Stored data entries
- Opening Delimiter -

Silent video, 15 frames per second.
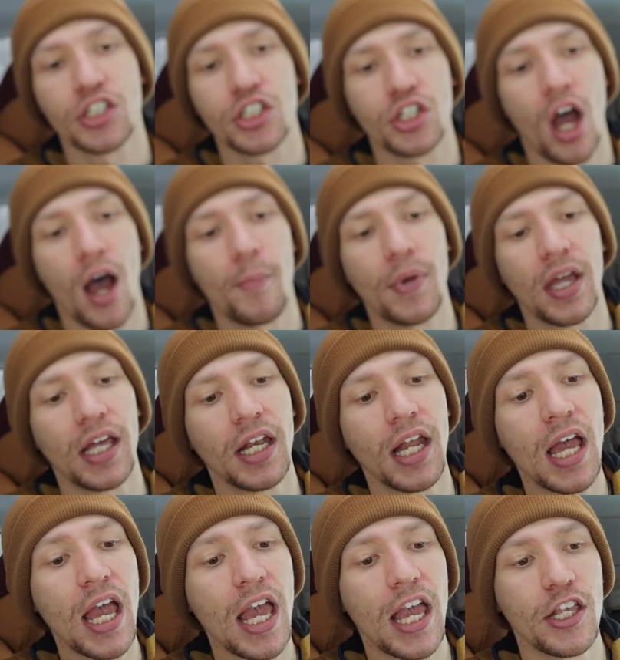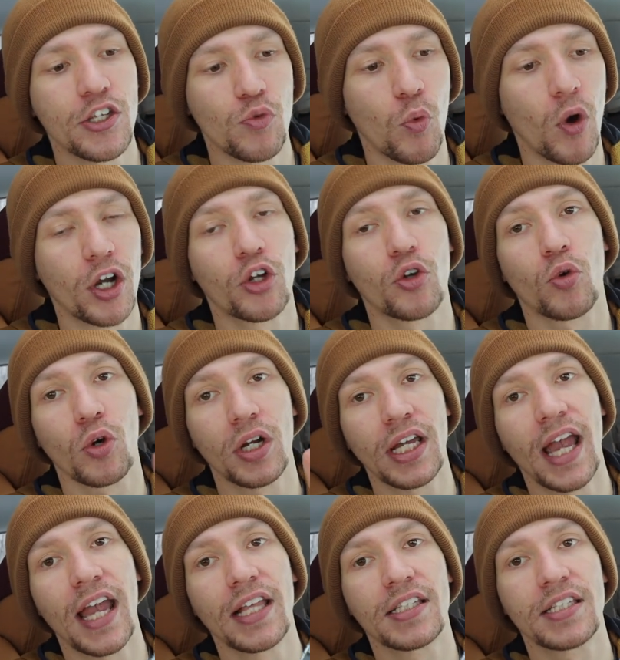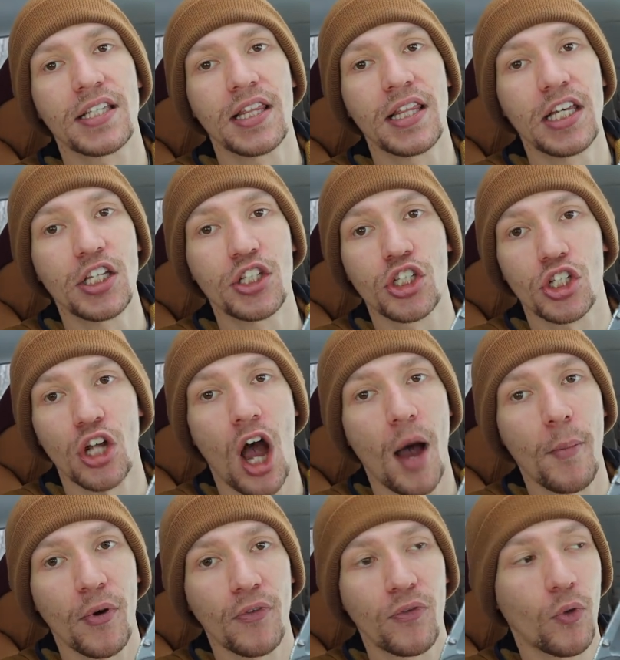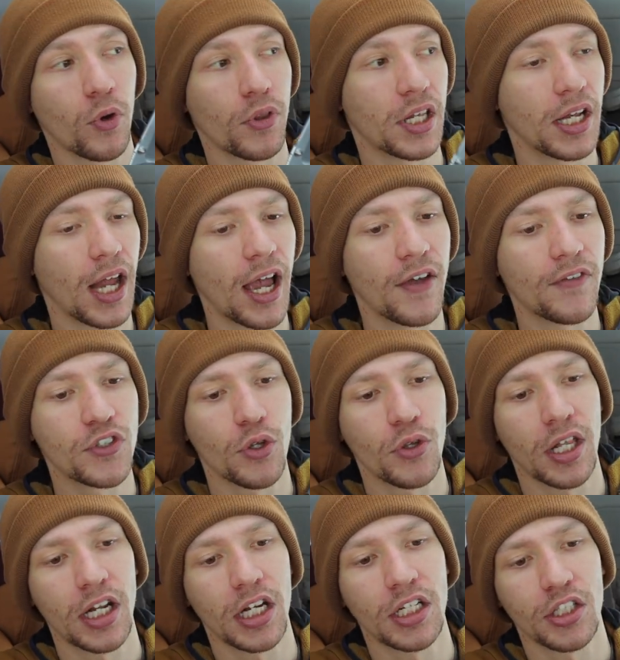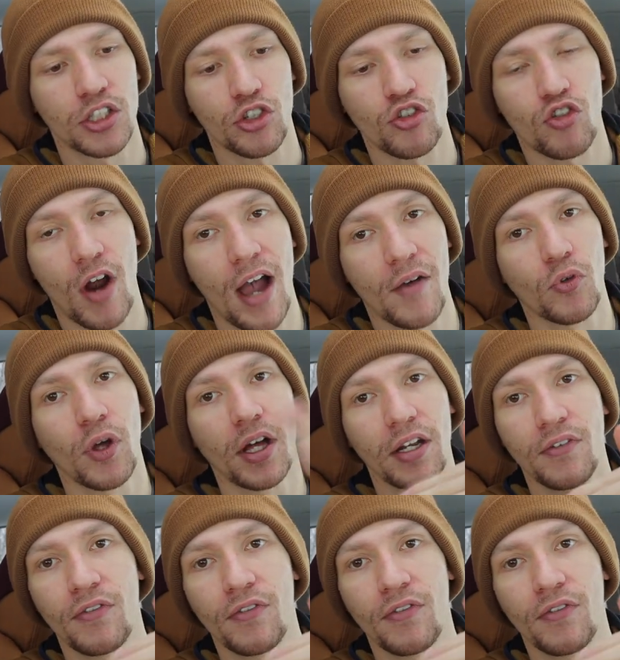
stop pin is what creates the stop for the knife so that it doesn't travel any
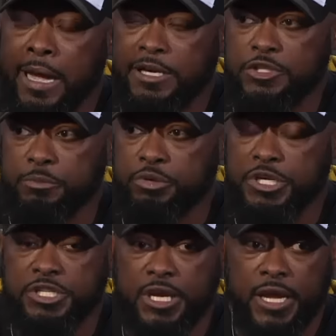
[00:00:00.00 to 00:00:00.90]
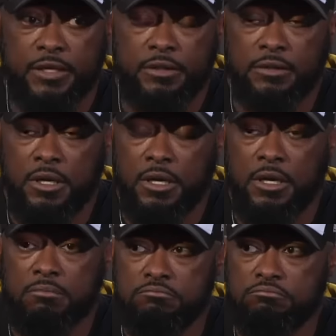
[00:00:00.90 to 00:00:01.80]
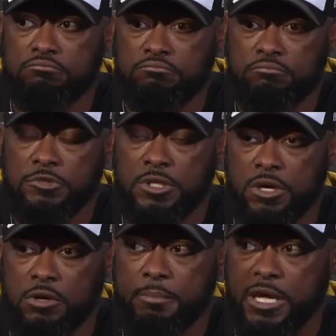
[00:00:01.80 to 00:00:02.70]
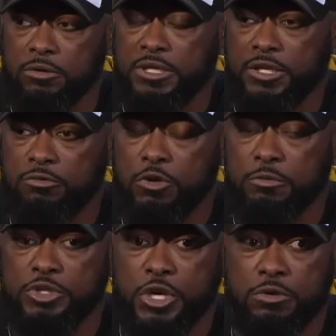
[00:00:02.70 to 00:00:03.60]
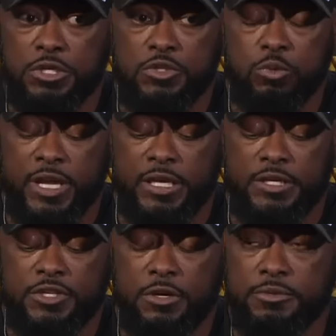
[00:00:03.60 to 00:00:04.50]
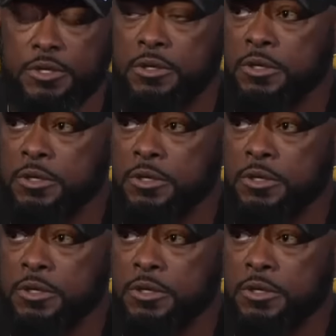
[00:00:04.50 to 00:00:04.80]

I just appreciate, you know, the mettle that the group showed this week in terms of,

- Closing Delimiter -
- Opening Delimiter -

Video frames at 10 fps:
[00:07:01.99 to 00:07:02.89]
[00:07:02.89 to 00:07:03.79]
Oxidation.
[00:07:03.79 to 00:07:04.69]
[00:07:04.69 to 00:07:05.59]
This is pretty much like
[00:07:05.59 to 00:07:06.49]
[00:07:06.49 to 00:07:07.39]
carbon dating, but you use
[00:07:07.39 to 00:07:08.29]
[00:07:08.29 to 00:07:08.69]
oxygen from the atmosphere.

- Closing Delimiter -

▶ **Prompt**: Among the entries above, copy exactly the stretch from the line holding "Silent video, 15 frames per second." through the line holding "[00:00:03.60 to 00:00:04.50]", leaving out any pictures.

▶ **Answer box**:
Silent video, 15 frames per second.
stop pin is what creates the stop for the knife so that it doesn't travel any
[00:00:00.00 to 00:00:00.90]
[00:00:00.90 to 00:00:01.80]
[00:00:01.80 to 00:00:02.70]
[00:00:02.70 to 00:00:03.60]
[00:00:03.60 to 00:00:04.50]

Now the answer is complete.